**WORK ITEM**
For the copy, please give all of the data again exactly and leave the pictures out.

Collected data
********

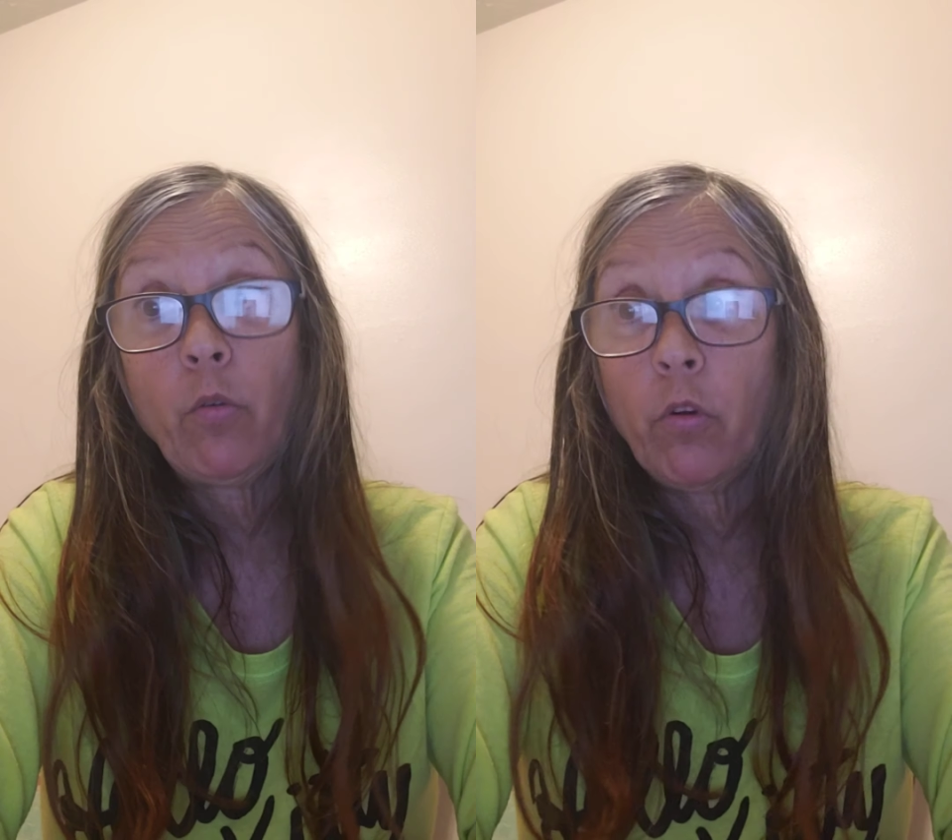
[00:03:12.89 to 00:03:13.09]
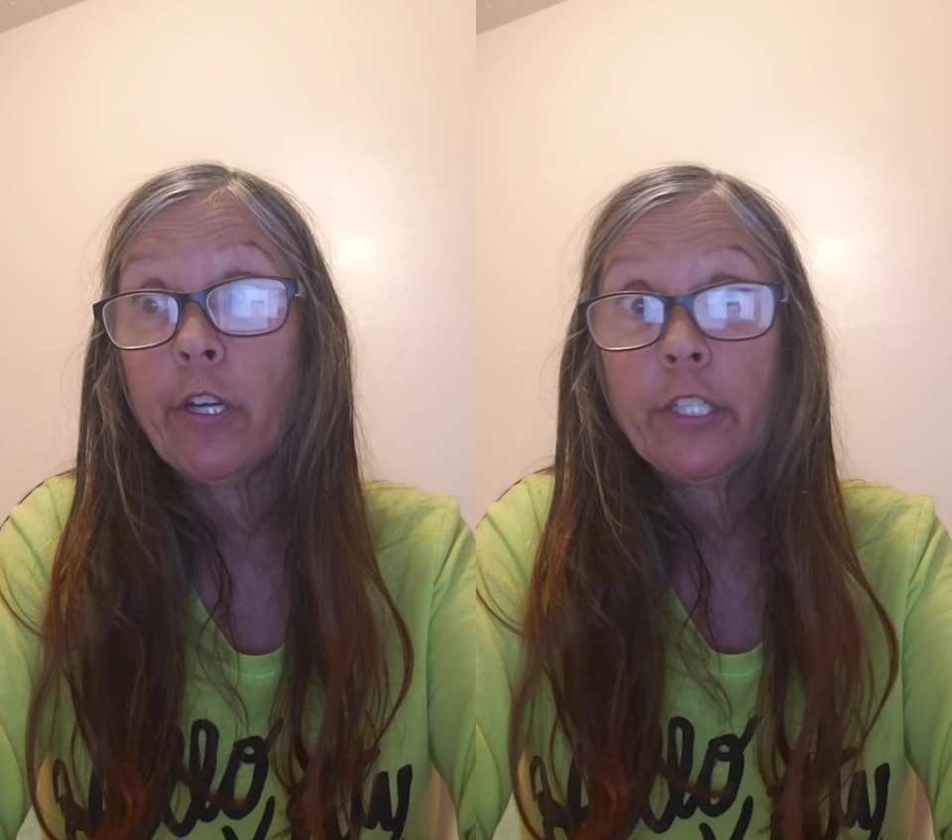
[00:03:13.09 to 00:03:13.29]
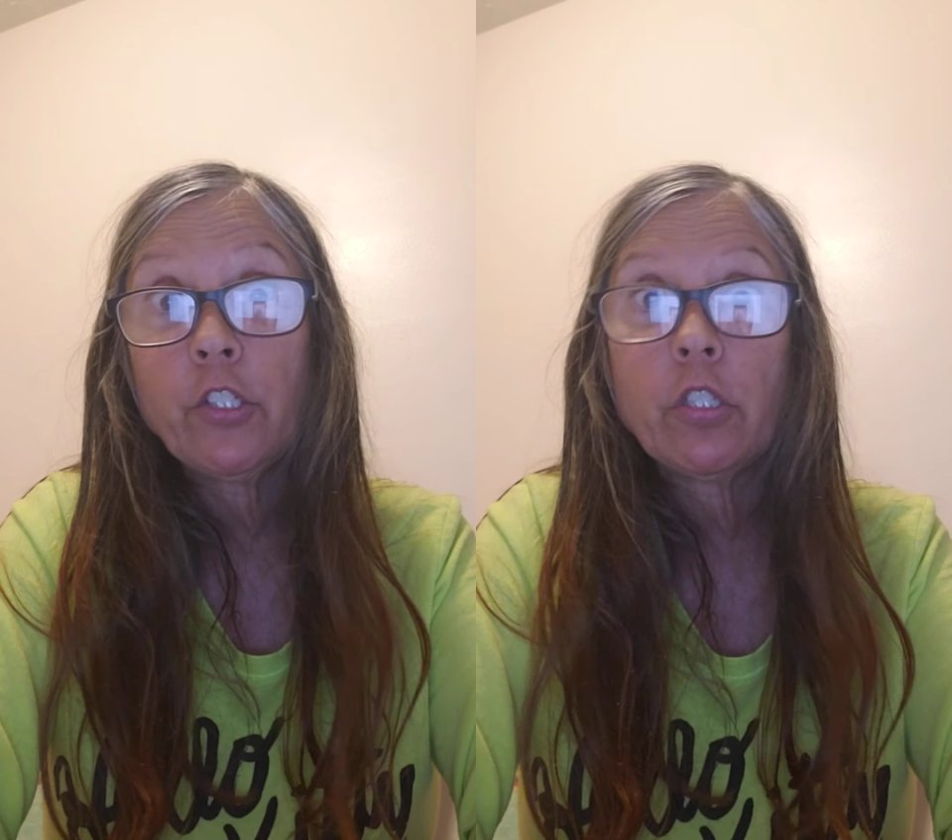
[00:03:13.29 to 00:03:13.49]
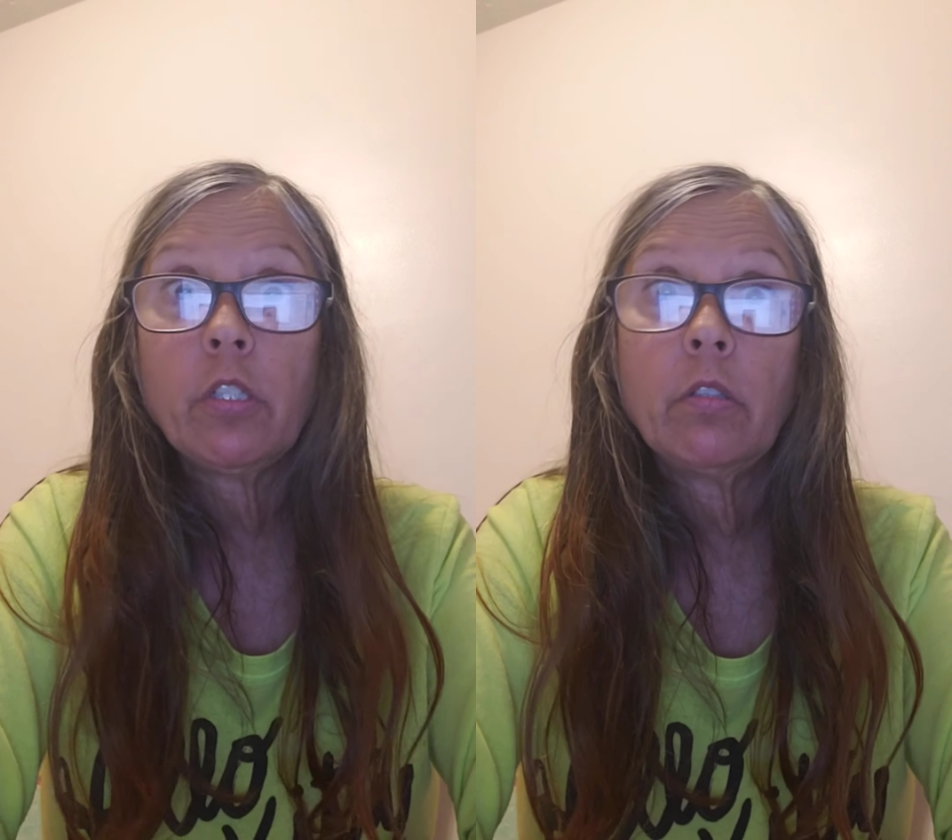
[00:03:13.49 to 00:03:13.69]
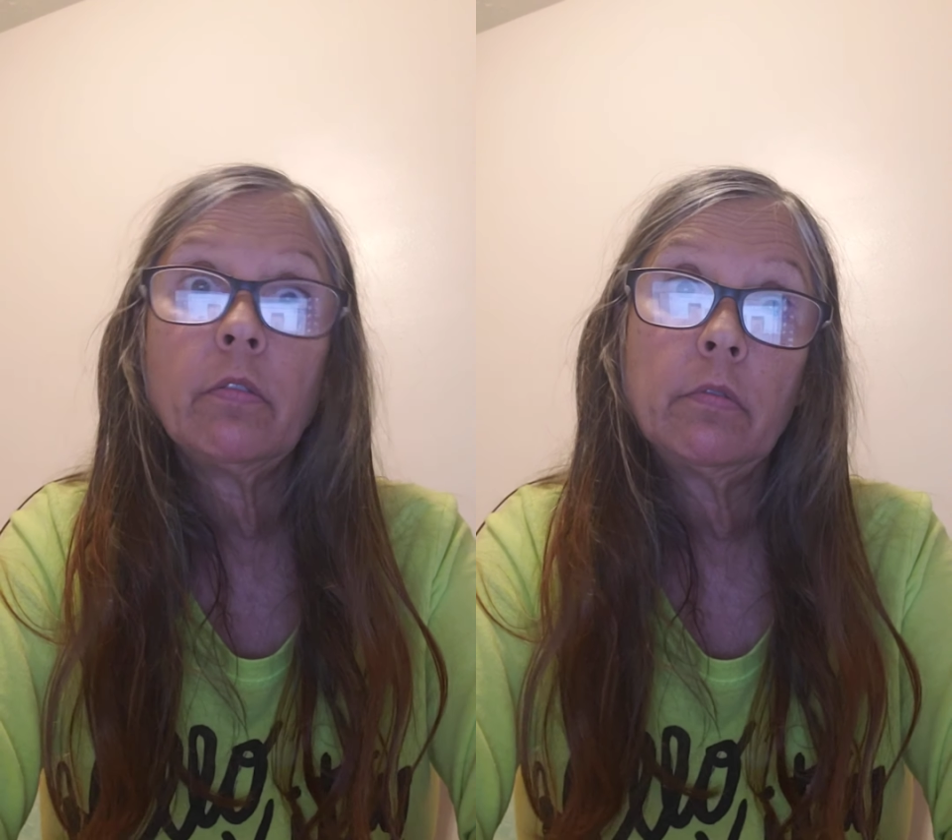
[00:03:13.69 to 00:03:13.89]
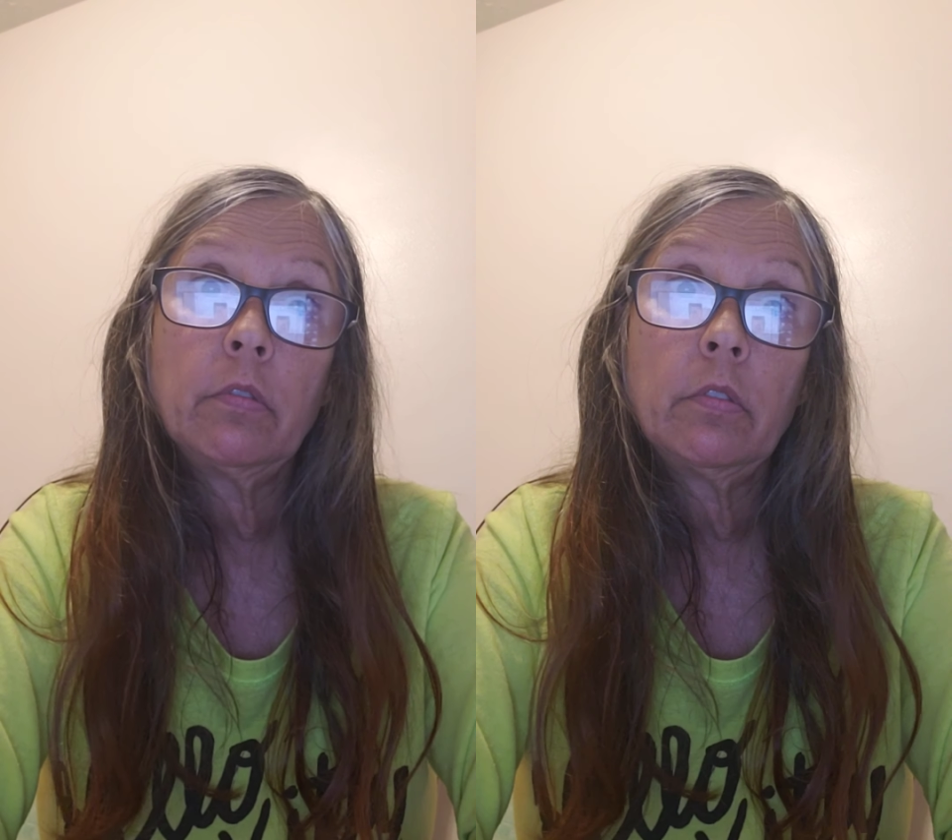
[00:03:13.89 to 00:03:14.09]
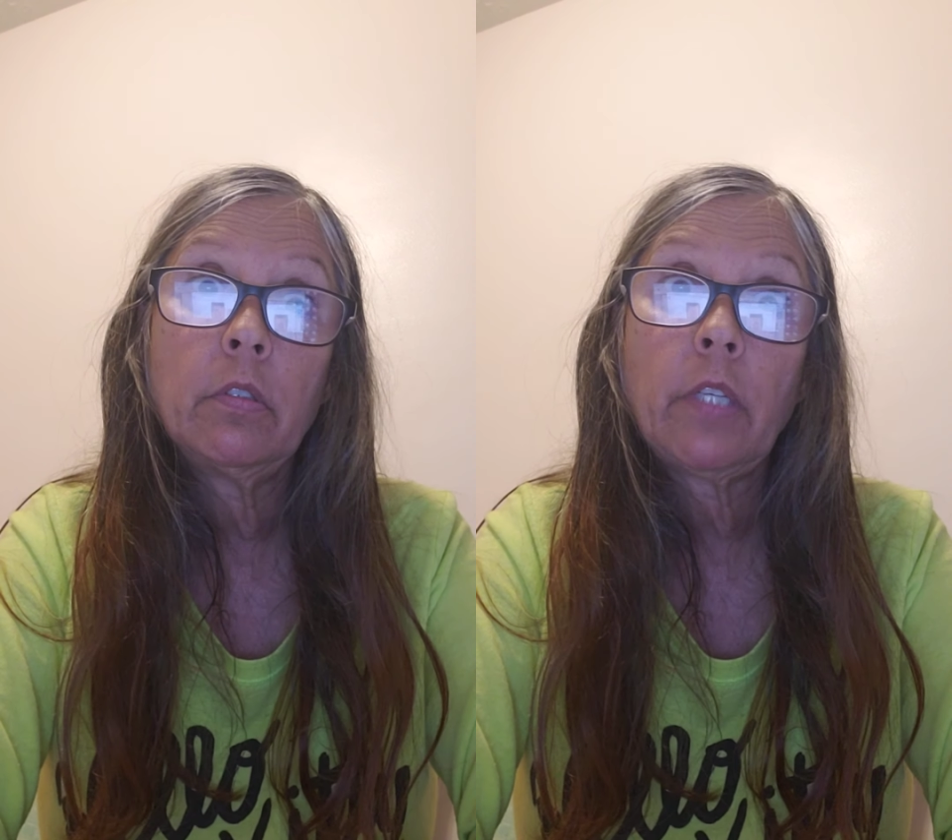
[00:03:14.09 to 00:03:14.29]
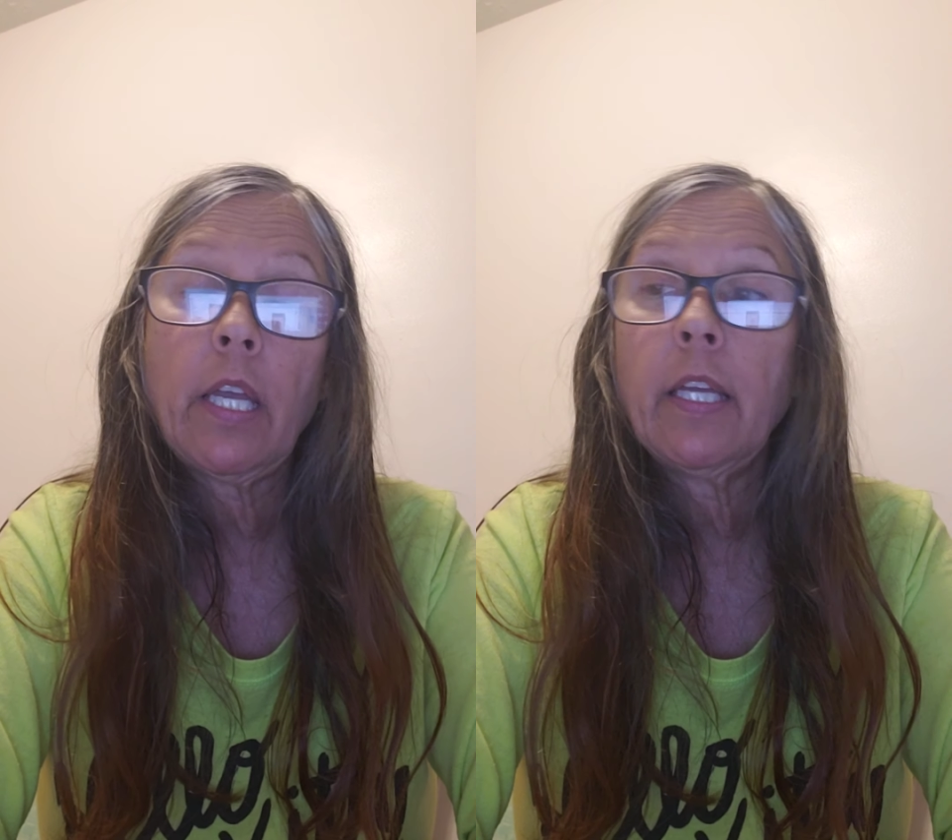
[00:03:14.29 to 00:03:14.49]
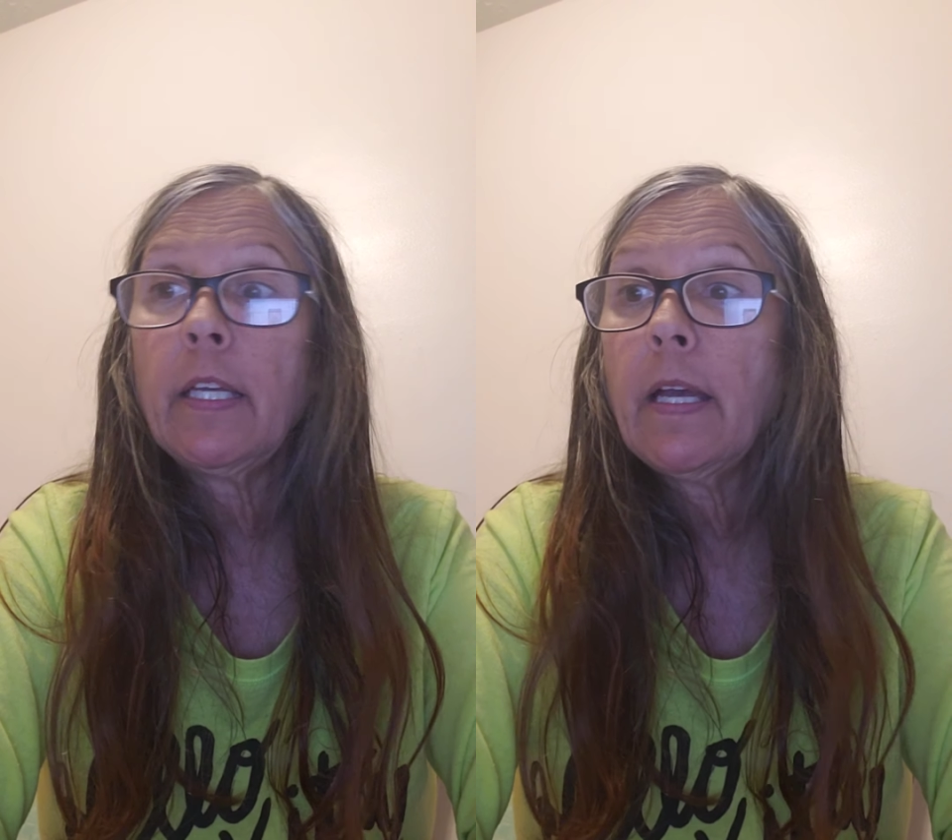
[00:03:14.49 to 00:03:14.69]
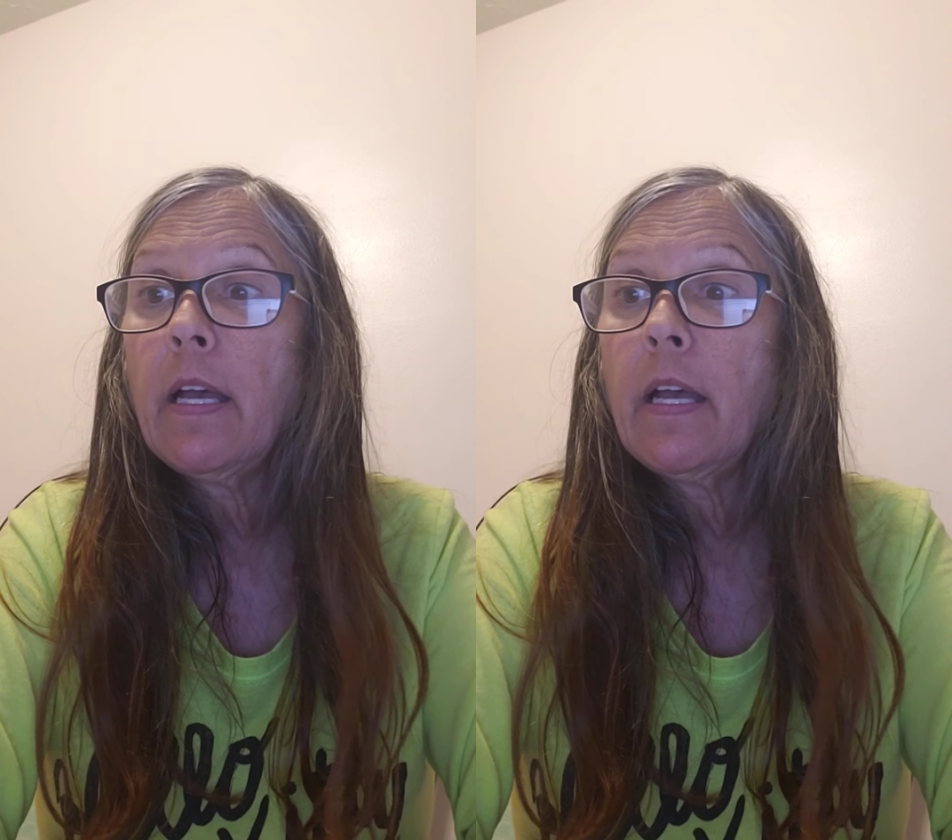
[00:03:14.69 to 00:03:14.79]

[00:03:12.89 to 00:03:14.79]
orange. Okay?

********

**OUTPUT**
[00:03:12.89 to 00:03:13.09]
[00:03:13.09 to 00:03:13.29]
[00:03:13.29 to 00:03:13.49]
[00:03:13.49 to 00:03:13.69]
[00:03:13.69 to 00:03:13.89]
[00:03:13.89 to 00:03:14.09]
[00:03:14.09 to 00:03:14.29]
[00:03:14.29 to 00:03:14.49]
[00:03:14.49 to 00:03:14.69]
[00:03:14.69 to 00:03:14.79]

[00:03:12.89 to 00:03:14.79]
orange. Okay?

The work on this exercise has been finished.